Last year's Electronic Entertainment Expo (E3) was the culmination of years of an arms race between the console makers and third-party software publishers. Every year bigger booths, louder music and babe-ier babes cluttered the show floor. Faced with a future of multimillion-dollar booths and an inability to actually conduct business at what was supposed to be a business show, Sony, EA and Microsoft just called it quits. Rather than continue a show without their big spenders, the ESA canceled E3 2007 late last year.
So why, you may be asking yourself, are there not one but two E3 events slated for 2007? July will see the E3 Media Expo heading to Santa Clara, CA, and the E For All Expo will be visiting the familiar LA Convention Center in October. The idea is, the ESA took the two facets that made E3 what it was, a media/business frenzy and a media/gamer-uber-alles frenzy, and split it into two events. The business and media elements will be taken care of in July, and the over-the-top booths and fanboys can have their moment in the sun in October. In practice, I question whether either of these events is going to really serve anyone.

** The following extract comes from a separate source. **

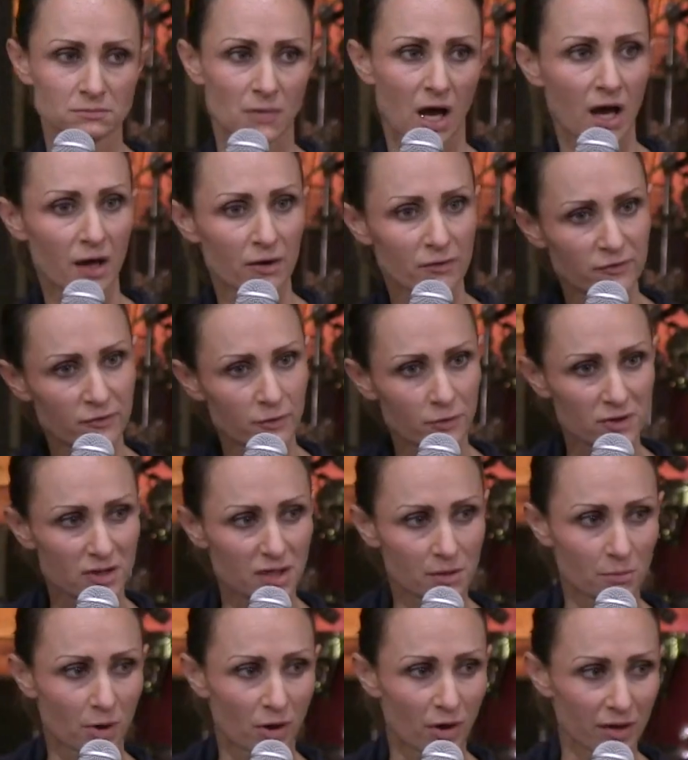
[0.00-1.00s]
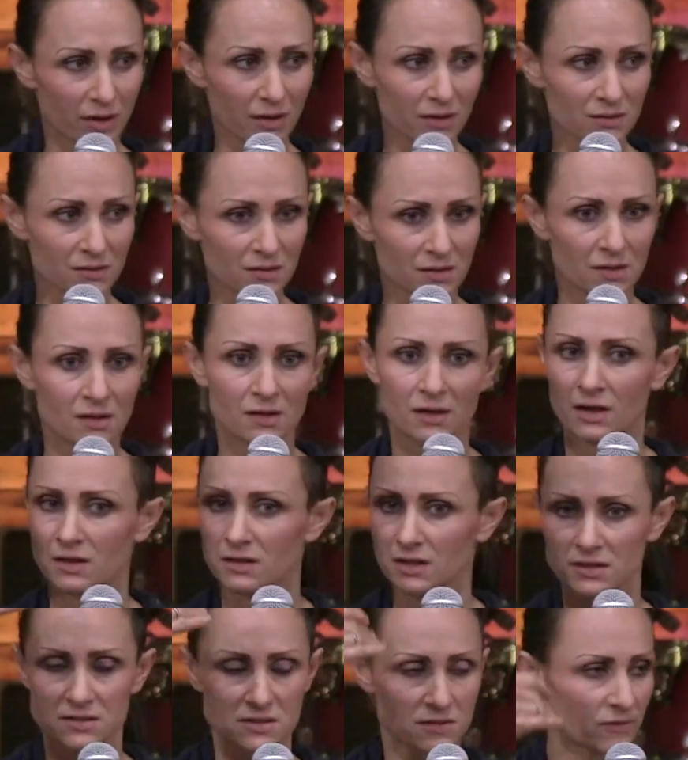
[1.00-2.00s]
I afford them honor,
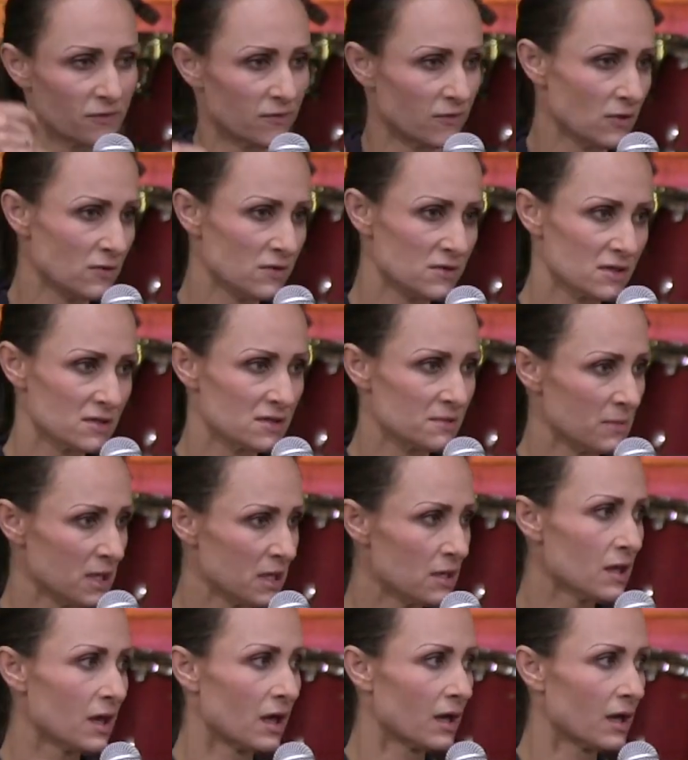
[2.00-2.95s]
and that diffuses me,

E For All is at least attempting to fill a somewhat underserved niche. Large gaming events open to the public are in short supply here in the U.S. While the events in Leipzig and Tokyo keep E.U. and Japanese gamers in the know, sneaking onto the E3 show floor has always been a requirement for the dedicated American gamer. What's confusing for me, though, is why they needed to split the show up to fulfill this desire. Why didn't the ESA simply extend E3 into a longer event, with weekdays limited to press and business, and weekend days open to the public? The Tokyo Games Show has adopted just such a policy, and commentators have widely praised it as a wise idea. Cracking down on obvious gamers in business clothing would have ensured that work could still be done and fun could still be had, all without tearing apart the general public's one annual videogaming holiday.
Additionally, E For All's timing is not very auspicious. If gaming media will be getting a look at games in progress in July, by the time E For All rolls around most of the event's target audience will have a fairly good idea of what to expect from the Christmas crop of games. By October, some of those Christmas games will already be out, with the rest due out just a few weeks later in November. Playing the blockbuster of the year two weeks early may be a draw to some, but is it worth flying across the country to do it? The appeal of E3 was that you were playing games many months or even years in advance of their release; such a short lead-up time may not be enough to draw the kind of crowds they're looking for.

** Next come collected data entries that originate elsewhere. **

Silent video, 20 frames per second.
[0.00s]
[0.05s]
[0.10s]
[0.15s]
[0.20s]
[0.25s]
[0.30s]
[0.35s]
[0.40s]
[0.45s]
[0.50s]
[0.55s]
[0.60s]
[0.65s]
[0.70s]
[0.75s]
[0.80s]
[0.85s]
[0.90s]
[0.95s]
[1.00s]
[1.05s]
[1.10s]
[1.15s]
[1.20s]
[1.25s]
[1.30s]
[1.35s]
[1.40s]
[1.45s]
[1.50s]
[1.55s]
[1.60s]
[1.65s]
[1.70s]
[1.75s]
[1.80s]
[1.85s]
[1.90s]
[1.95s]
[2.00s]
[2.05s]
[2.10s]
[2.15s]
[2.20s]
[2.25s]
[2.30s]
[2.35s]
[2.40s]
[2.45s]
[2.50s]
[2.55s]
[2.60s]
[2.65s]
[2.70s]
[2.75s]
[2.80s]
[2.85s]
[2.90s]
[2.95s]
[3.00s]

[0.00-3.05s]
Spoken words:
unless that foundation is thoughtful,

In the case of the E3 Media Expo, I think the ESA is missing the point. As an invite-only event, the formerly egalitarian nature of E3's media coverage is now a thing of the past. While, certainly, any individual gamer was unlikely to need the coverage from the hundreds of media outlets that covered the event, you were certain to get info from a news source you personally enjoyed. Since game journalists are going to be individually invited by the ESA, some sites may see their field staff reduced, while others may not get to go at all. The E3 Media Expo is also very firmly a North American-targeted event, whereas E3 drew reporters from around the world.
The very nature of the Media Expo seems superfluous, as well. Individual events held in hotel ballrooms and suites are conducted year-round anyway, as publishers reach out to media groups with specifically targeted messages. There's no reason to think what they'll show in July will be any different than what they show throughout the year. The advantage of individual events, too, is there's no competition for the notoriously fickle attention of the gaming press. While there may be some prestige in breaking a big announcement at E3, you're a lot more likely to get uninterrupted press coverage if you drop the news sometime else in the calendar year.

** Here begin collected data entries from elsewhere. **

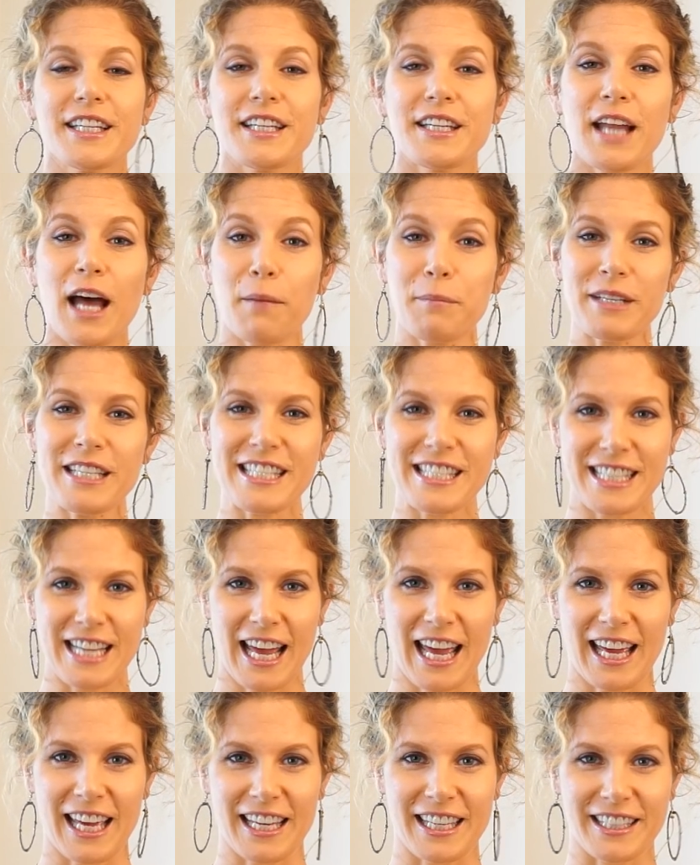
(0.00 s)

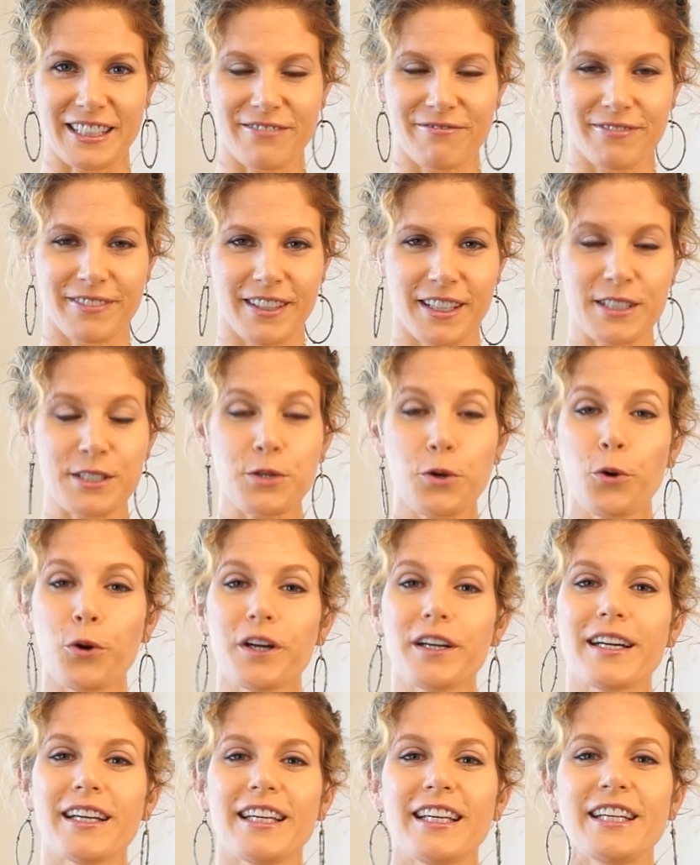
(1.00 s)
Namaste. It's
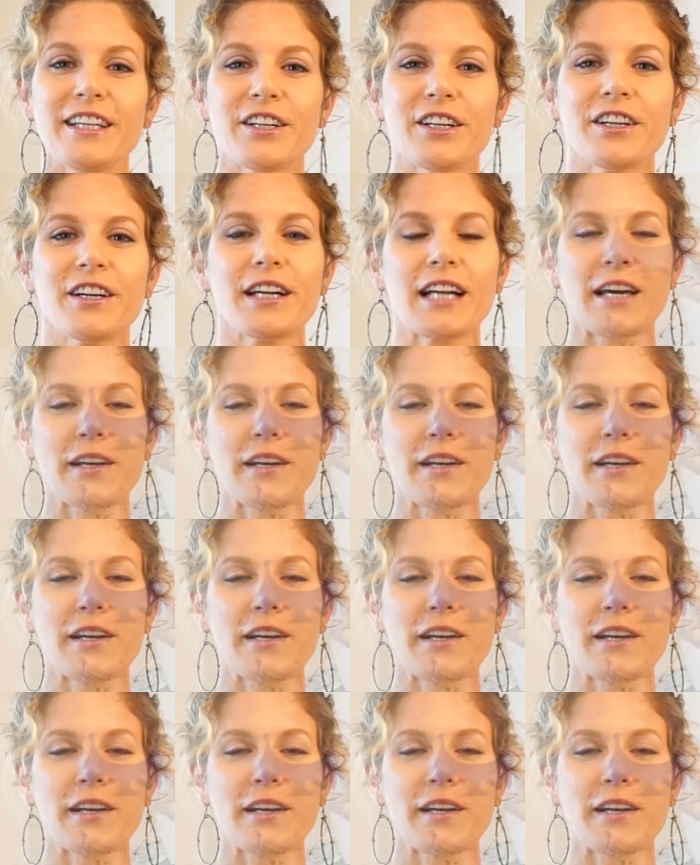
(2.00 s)
Courtney here, and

The most unsatisfying element for both of these events is that neither seems to solve the issue that caused E3's breakup in the first place. Last week, at a GDC blogger event, Sony's Phil Harrison stated he felt that this year's split was just "turning back the clock." However extravagant the E3 Media Expo and E For All are this year, it's almost a certainty next year will see things taken up another notch. As Harrison put it, "How long before we're holding a press conference on a yacht?" If that's the case, it would have been a better idea to sit down and examine how to solve the arms race before jumping back into the fray. Maybe a year-long E3 holiday should have been imposed.
But maybe it's just as well they didn't, because the other big U..S gaming events have been all too happy to pick up the slack and don't look like they're willing to give back any ground. Last week's GDC was the biggest yet, with plenty of opportunities for business, deal-making and media attention. It was also a good deal more consumer-facing than in previous years, with a number of announcements tied into the normally industry-focused sessions. Some ostensibly developer-oriented talks had the feel of miniature press conferences, if you want to get right down to it. On the pure consumer side of things, this year's Penny Arcade Expo looks to be the biggest yet. Even Gen Con, the annual tabletop convention, is expanding its floor space to accommodate ambassadors from the videogame industry.
I feel all of these elements add up to the true end of E3. The ESA should move back to its role as industry advocacy group and let everyone else do what they do best. Publishers will hold their own media events throughout the year, ensuring there's always something new to talk about. Consumer events like PAX and Gen Con will keep the average gamer content. GDC, in its new and more flexible role, will play host to press, publisher and businessman alike. We may see GDC week as the industry's "holiday" from now on, and so much the better.
Who knows, perhaps the end of E3 will signal new things for the integration of gaming culture? Perhaps we'll no longer have a Katie Couric reporting live from the show floor, but if Newsweek wants to run a story on the development practices behind a Halo game, how is that any less exciting?